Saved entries

★ ★ ★ ★ ★ ★ ★

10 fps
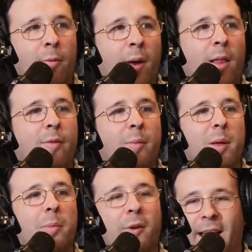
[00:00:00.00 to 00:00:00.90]
irrelevant
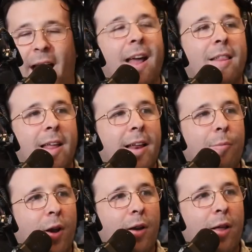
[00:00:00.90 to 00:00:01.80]
people cackling at
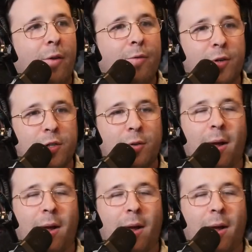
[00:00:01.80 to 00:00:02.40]
one another for 2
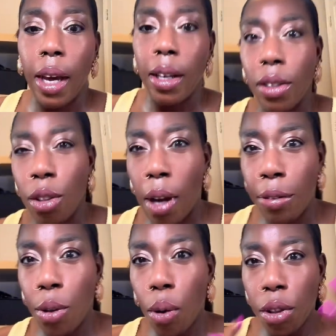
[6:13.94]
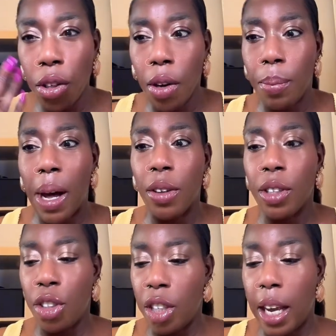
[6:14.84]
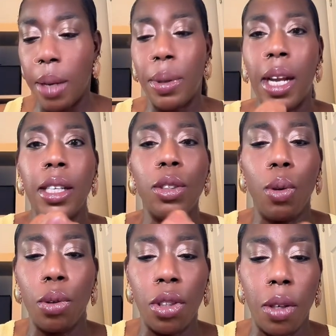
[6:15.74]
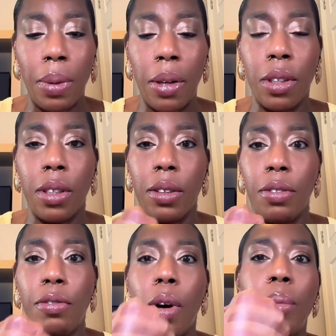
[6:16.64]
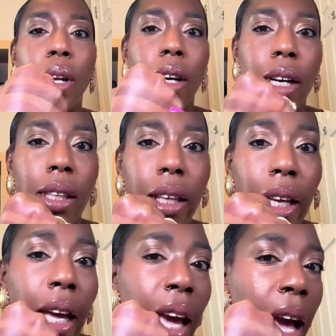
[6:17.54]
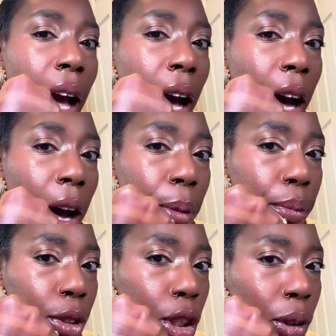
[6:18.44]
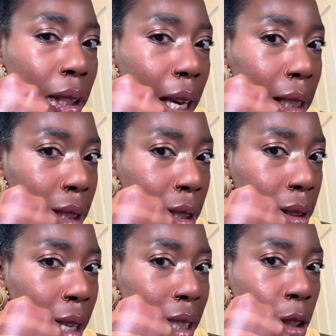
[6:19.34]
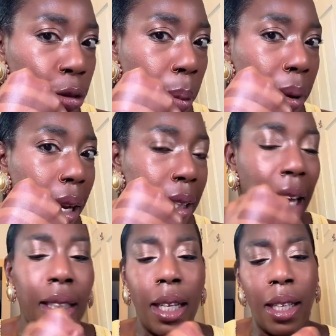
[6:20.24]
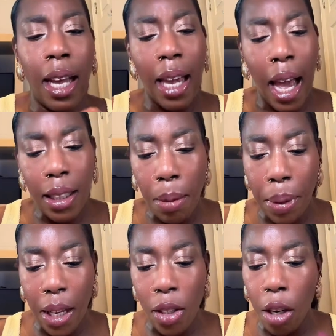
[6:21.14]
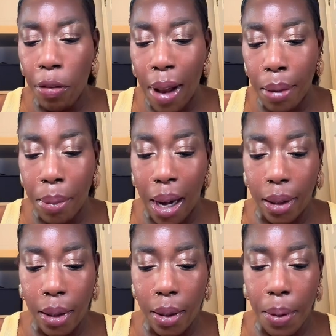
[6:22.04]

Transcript: so I've talked to you about the shade, but I didn't talk to you about the formula, I think. So that's the formula, that's it there. It has a bit, it's not a flat matte.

★ ★ ★ ★ ★ ★ ★

What is expected =
Each entry above has to be set down again verbatim, except for its pictures.

Task solution =
10 fps
[00:00:00.00 to 00:00:00.90]
irrelevant
[00:00:00.90 to 00:00:01.80]
people cackling at
[00:00:01.80 to 00:00:02.40]
one another for 2
[6:13.94]
[6:14.84]
[6:15.74]
[6:16.64]
[6:17.54]
[6:18.44]
[6:19.34]
[6:20.24]
[6:21.14]
[6:22.04]

Transcript: so I've talked to you about the shade, but I didn't talk to you about the formula, I think. So that's the formula, that's it there. It has a bit, it's not a flat matte.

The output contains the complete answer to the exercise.